Bayes Classifier
Built into Stalwart Mail Server is a spam classifier designed to effectively identify and manage unsolicited emails. This classifier is hybrid in nature, leveraging the strengths of two popular statistical methods: Naive Bayes and Inverse Chi-Square. Depending on the specific characteristics and nuances of a given message, the classifier intelligently chooses between these two methods to ensure optimal accuracy in spam detection.
Before delving into the classification process, each incoming message undergoes a series of preparatory steps:
- Language Detection: The classifier first determines the primary language of the message. This ensures that subsequent processes, like word stemming, are tailored to the specific linguistic structure and idiosyncrasies of the detected language.
- Stop Word Removal: Common words that don't contribute significantly to the meaning of the text, known as "stop words," are removed. This step reduces noise and allows the classifier to focus on words that are more indicative of the message's intent.
- Word Stemming: The classifier then reduces words to their base or root form. For instance, "running" becomes "run." This process, called stemming, ensures that words with similar meanings, despite being in different forms, are treated as equivalents, thereby enhancing the classifier's analytical capability.

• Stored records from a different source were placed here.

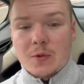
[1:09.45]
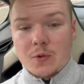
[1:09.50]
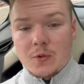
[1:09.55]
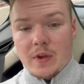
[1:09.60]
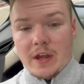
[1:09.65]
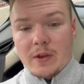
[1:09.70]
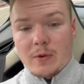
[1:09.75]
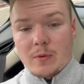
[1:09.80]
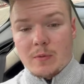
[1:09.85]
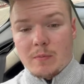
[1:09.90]

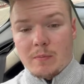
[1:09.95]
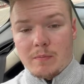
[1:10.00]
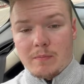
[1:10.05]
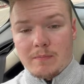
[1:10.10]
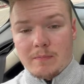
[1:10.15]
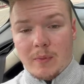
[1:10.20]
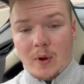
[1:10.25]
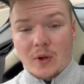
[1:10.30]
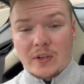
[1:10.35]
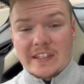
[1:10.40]
how
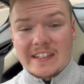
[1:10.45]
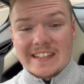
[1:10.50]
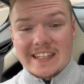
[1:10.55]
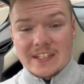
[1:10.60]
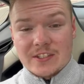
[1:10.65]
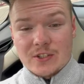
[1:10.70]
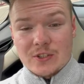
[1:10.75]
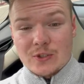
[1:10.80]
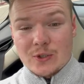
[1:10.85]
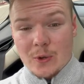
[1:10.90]
porn
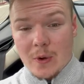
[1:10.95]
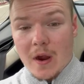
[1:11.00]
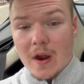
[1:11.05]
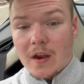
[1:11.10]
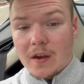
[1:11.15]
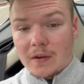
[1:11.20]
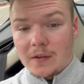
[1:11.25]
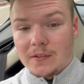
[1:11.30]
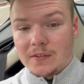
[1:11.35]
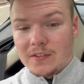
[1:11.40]
addicted you
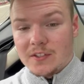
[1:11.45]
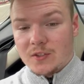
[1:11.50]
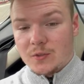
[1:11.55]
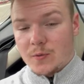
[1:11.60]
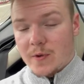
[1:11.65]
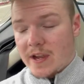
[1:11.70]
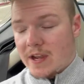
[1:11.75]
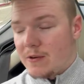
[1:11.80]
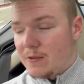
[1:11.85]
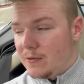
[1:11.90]
are as
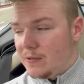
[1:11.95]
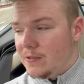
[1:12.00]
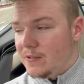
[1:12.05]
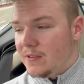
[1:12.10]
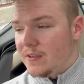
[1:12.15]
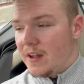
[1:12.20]
well.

The classifier then employs a tokenization technique known as Orthogonal Sparse Bigrams (OSB) with a window size of 5. In OSB tokenization, the message is analyzed in chunks, where each chunk (or window) comprises five words. Bigrams, which are pairs of words, are extracted from this window in various combinations. These bigrams are orthogonal, meaning they capture relationships between non-adjacent words within the window, ensuring a comprehensive understanding of the message's context and structure. This technique aids in identifying patterns and relationships in the text that are crucial for accurate spam classification.
The Bayes classifier is enabled by default in Stalwart Mail Server, providing a robust defense against unwanted emails. However, administrators can disable it globally by setting the spam-filter.bayes.enable
setting to false
.
Training
Ensuring the efficiency of the spam classifier necessitates regular training, adapting it to ever-evolving email trends and patterns. This training can be undertaken in two distinct manners:
- Manual Training: Users or administrators can manually feed the classifier with samples of spam and legitimate emails. This hands-on approach allows for targeted refinement, especially useful when addressing specific or novel types of unsolicited emails.

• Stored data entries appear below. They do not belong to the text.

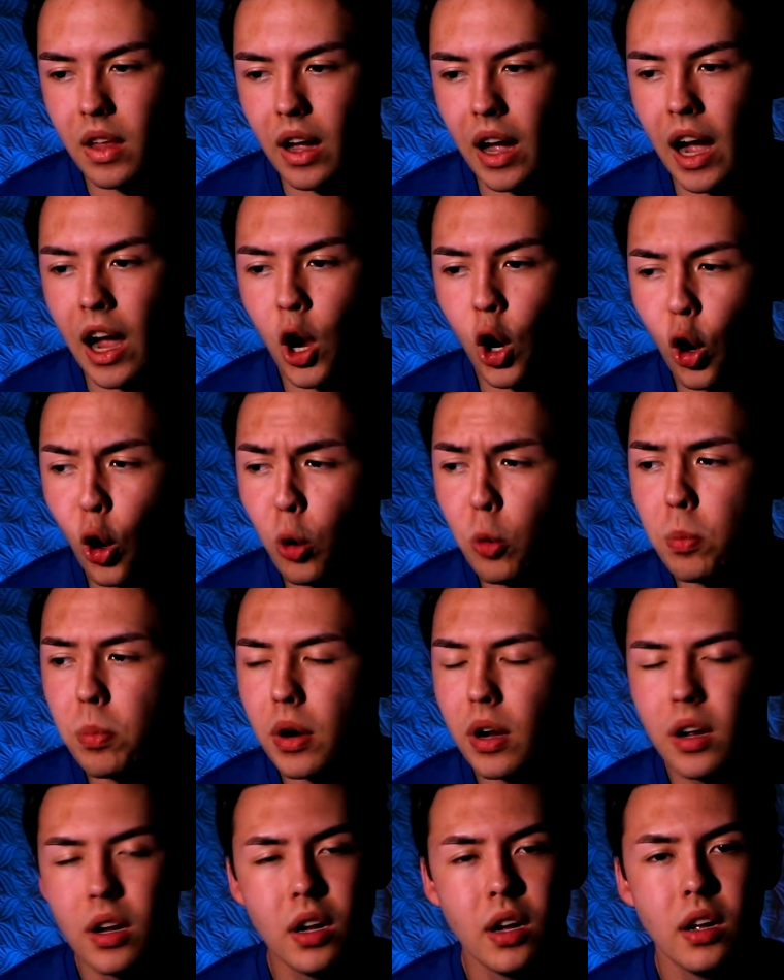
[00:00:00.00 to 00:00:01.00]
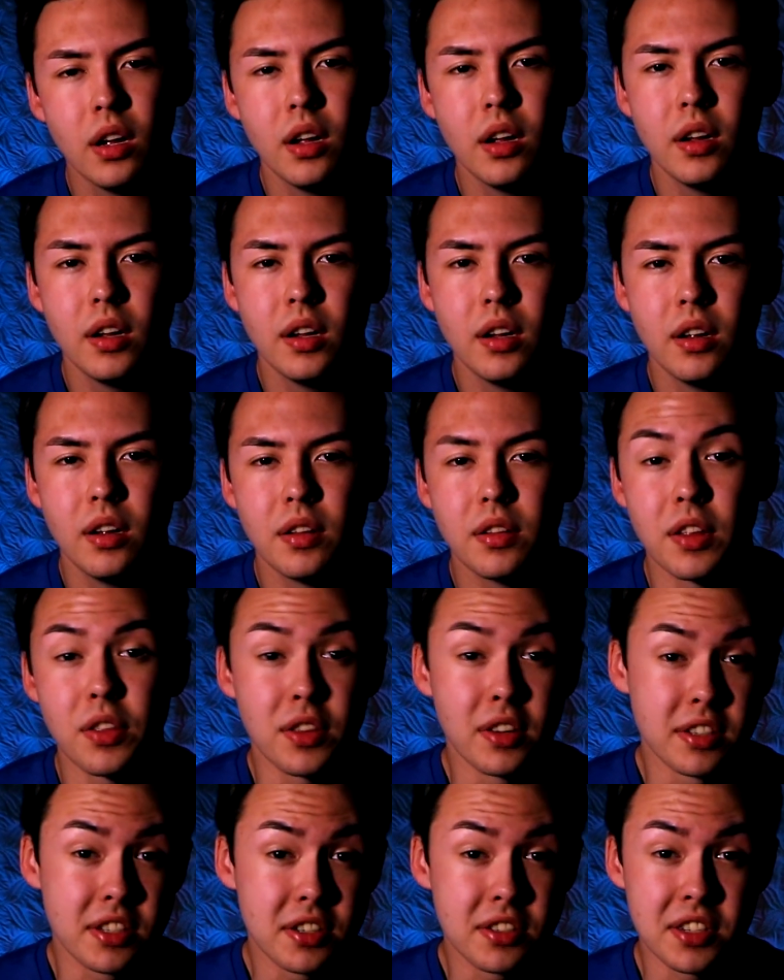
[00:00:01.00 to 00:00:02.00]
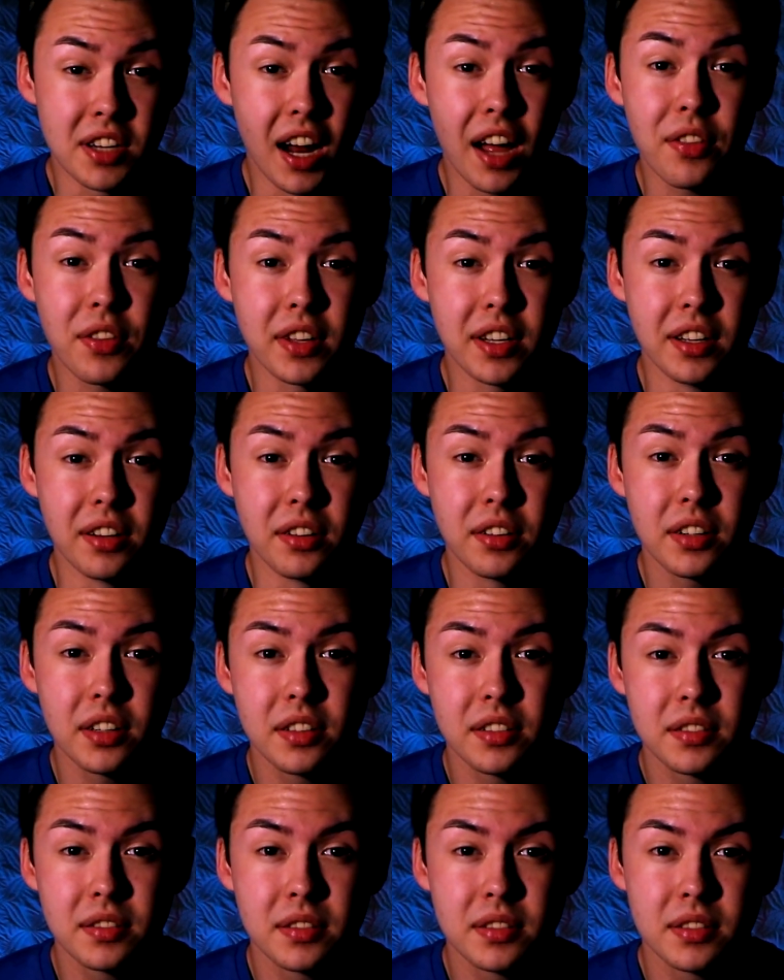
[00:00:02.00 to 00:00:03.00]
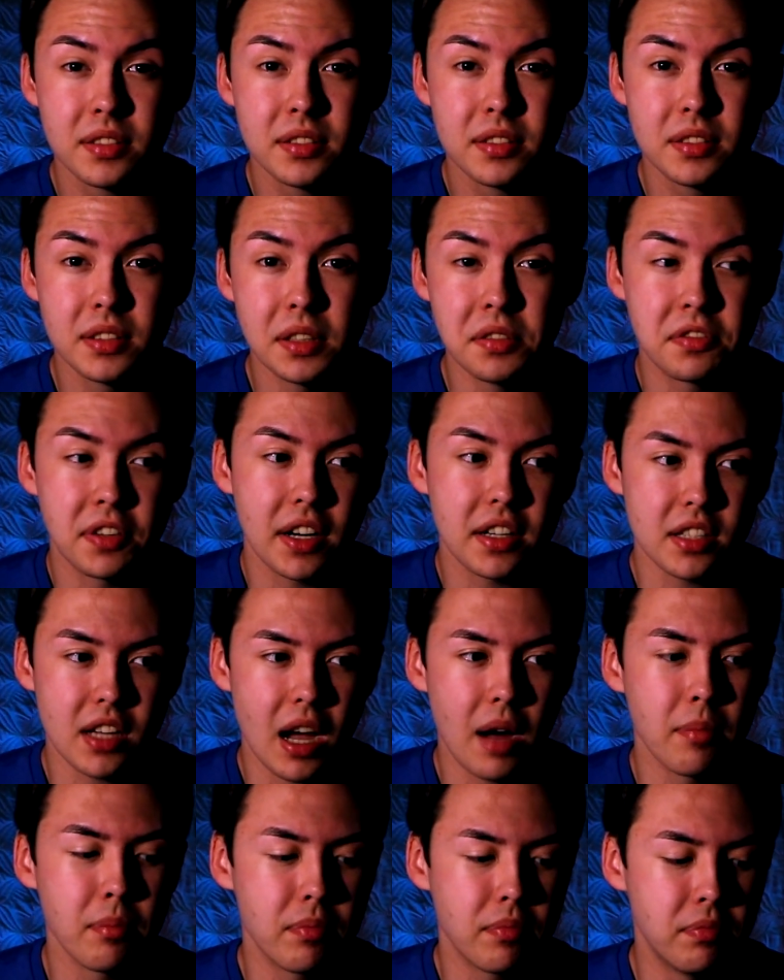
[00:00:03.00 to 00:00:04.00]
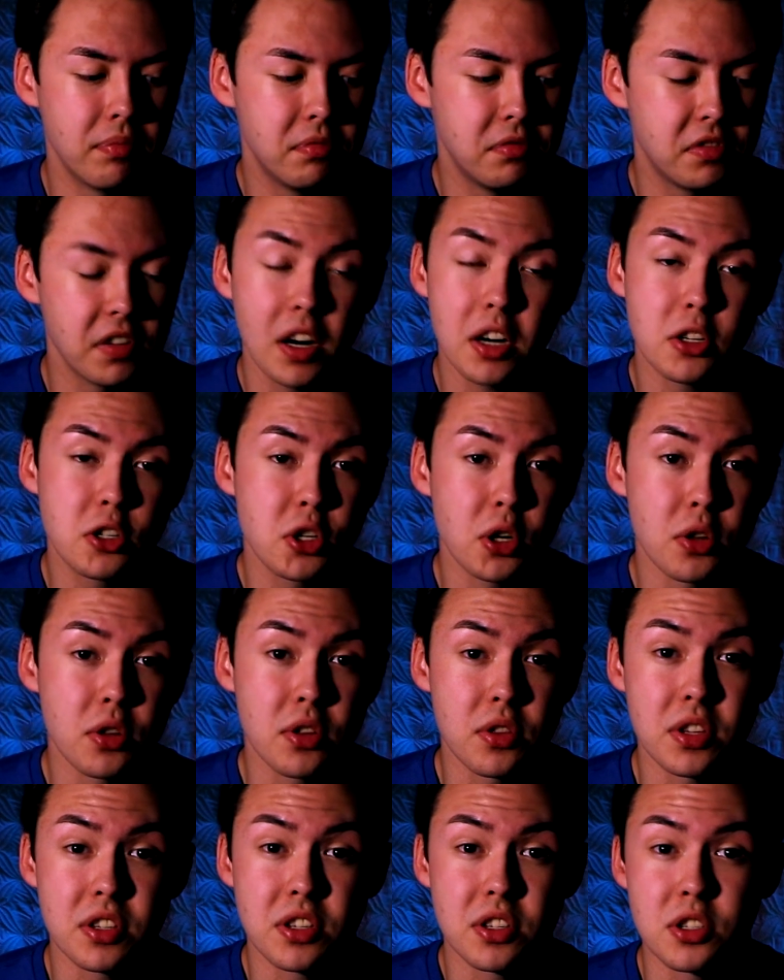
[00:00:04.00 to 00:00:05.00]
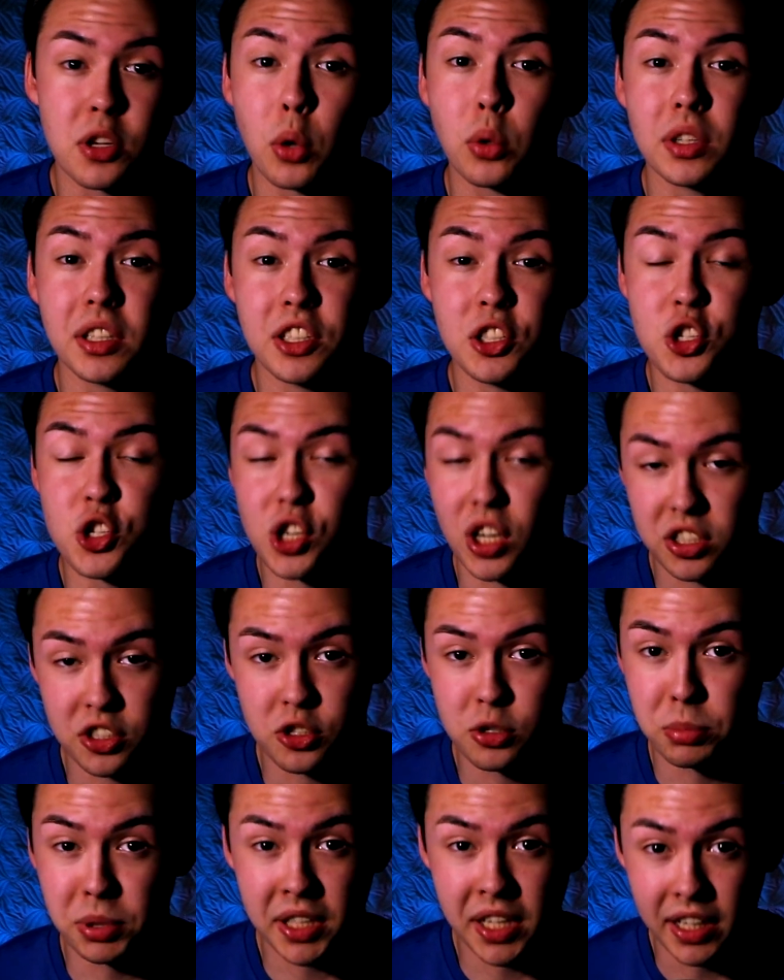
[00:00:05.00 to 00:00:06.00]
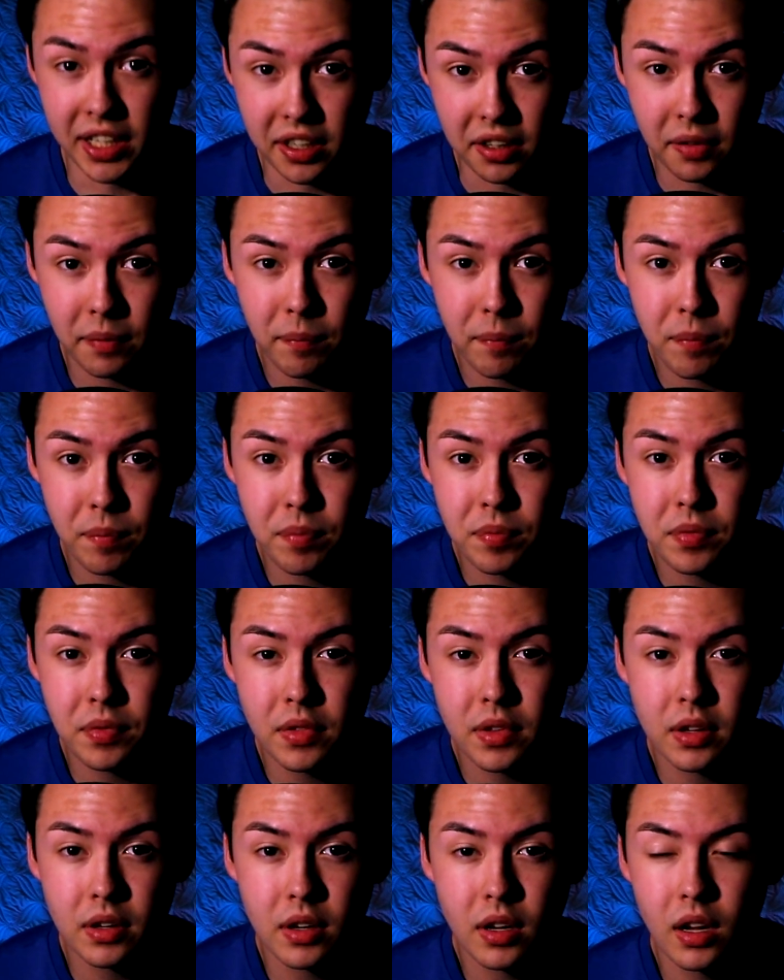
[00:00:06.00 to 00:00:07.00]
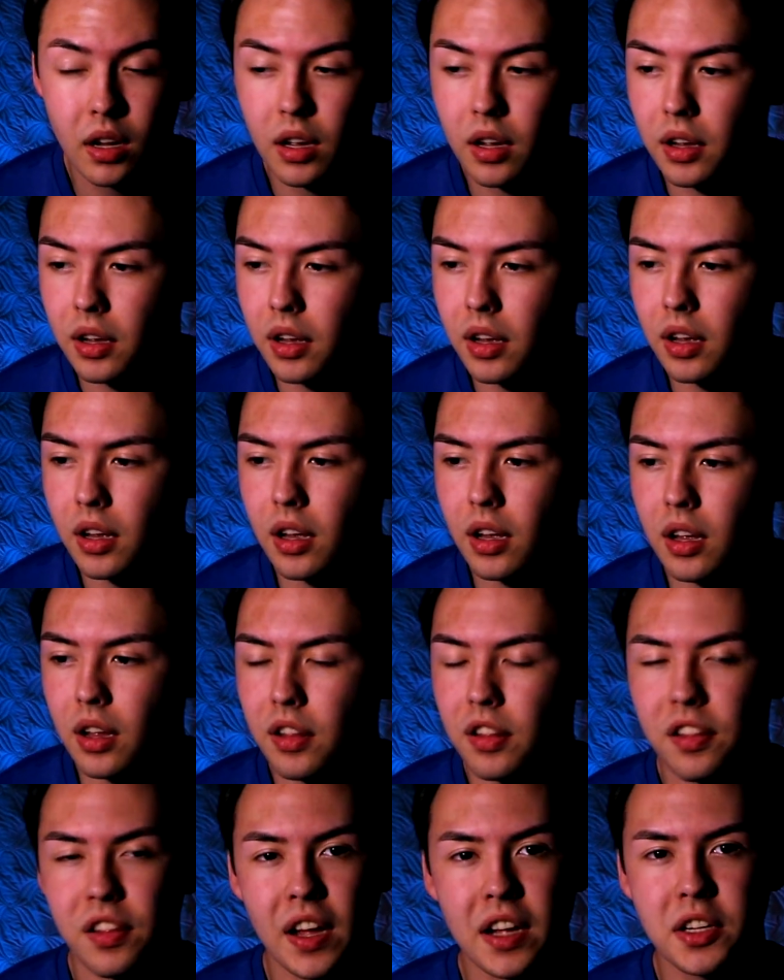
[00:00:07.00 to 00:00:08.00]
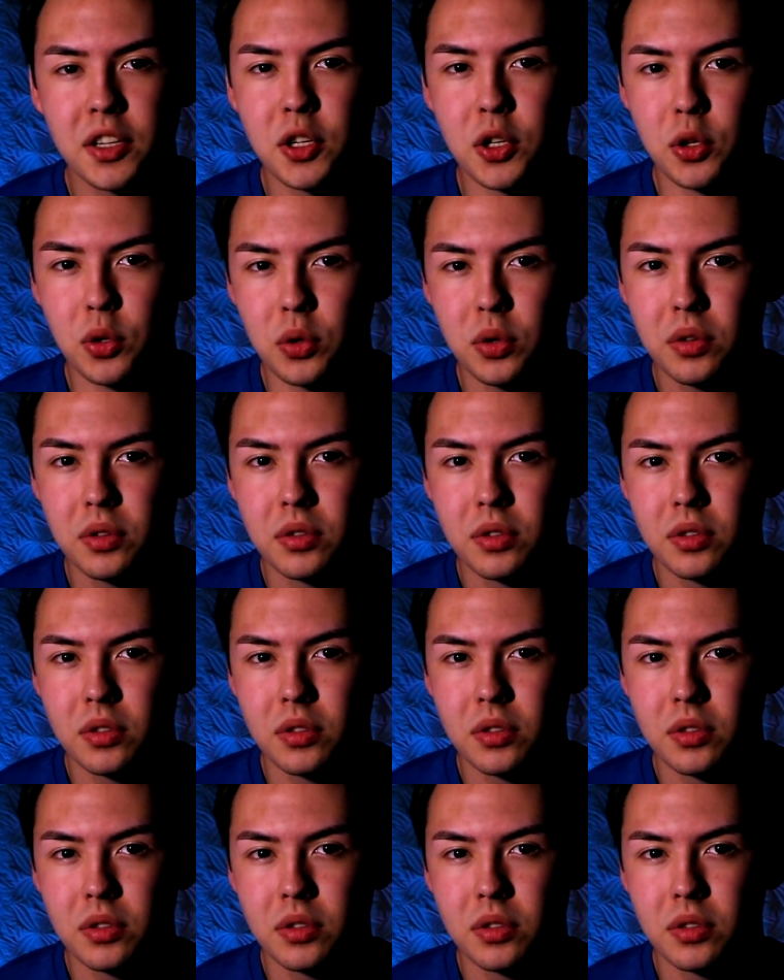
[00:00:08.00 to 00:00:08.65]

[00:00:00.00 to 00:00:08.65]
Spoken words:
I hope that this is not the end. In fact, I'm very sure that this is only just the beginning. Thank you,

- Automatic Training: The classifier is also designed to self-train, automatically refining its parameters when an email's spam score surpasses a predetermined threshold. This automated approach ensures that the classifier remains up-to-date with minimal human intervention.
Central to this training process is the configuration of the spam-filter.bayes.classify.balance
setting, which plays a pivotal role in ensuring the balance between learned spam (unsolicited) and ham (legitimate) emails. The spam/ham balance is essentially a mechanism to maintain a relative equilibrium between the number of spam and ham emails the classifier learns from. By setting the spam-filter.bayes.classify.balance
to "0.9", for instance, we ensure that the difference between the counts of learned spam and ham emails remains at least 0.9. This balance is crucial as it prevents the classifier from becoming biased towards one category over the other, ensuring that it remains effective in discerning both spam and legitimate emails.
Classification
For the spam classifier to function at its optimum, it relies on a set of parameters that guide its decision-making process. These parameters are finely tunable, allowing administrators to adapt the classifier to specific environments or challenges.
The key parameters are:
- Minimum Token Hits (default: 2): The
spam-filter.bayes.classify.tokens.hits
setting specifies the least number of occurrences a token must have in the training data to be considered in the classification process. By setting this to 2, it means that a token (or word/phrase) must have appeared at least twice in previous emails for it to influence the classification of a new email. This helps in filtering out noise and focuses on repetitive patterns that are more indicative of spam or ham. - Minimum Tokens (default: 11): The
spam-filter.bayes.classify.tokens.min
setting indicates that, for an email to be classified, it should contain at least this number of tokens. If an email has fewer tokens than this threshold, the classifier might skip it. This ensures that the classifier has sufficient data to make an informed decision. - Minimum Probability Strength (default: 0.05): The
spam-filter.bayes.classify.strength"
setting is a threshold for the strength of the token's probability to influence classification. Tokens with a probability strength less than this value won't significantly sway the classification. This ensures that only tokens with a clear inclination towards being spam or ham play a role in the decision-making process. - Minimum Learns (default: 200): Before the classifier becomes operational, it needs to learn from a minimum number of emails to ensure its judgments are based on a substantial data set. The
spam-filter.bayes.classify.learns
setting sets that baseline. Until the classifier has learned from at least 200 emails (spam and ham combined), it might not begin its classification. - Spam threshold (default: 0.7): The
spam-filter.bayes.score.spam
setting determines the threshold at which an email is classified as spam. If the email's spam probability exceeds this threshold, it will be marked as spam. By default, this threshold is set at 0.7, indicating that an email is classified as spam if its spam probability is 70% or higher. - Ham threshold (default: 0.5): Conversely, the
spam-filter.bayes.score.ham
setting specifies the threshold for classifying an email as ham. If the email's ham probability exceeds this threshold, it will be marked as legitimate. The default ham threshold is 0.5, meaning that an email is classified as ham if its ham probability is 50% or higher.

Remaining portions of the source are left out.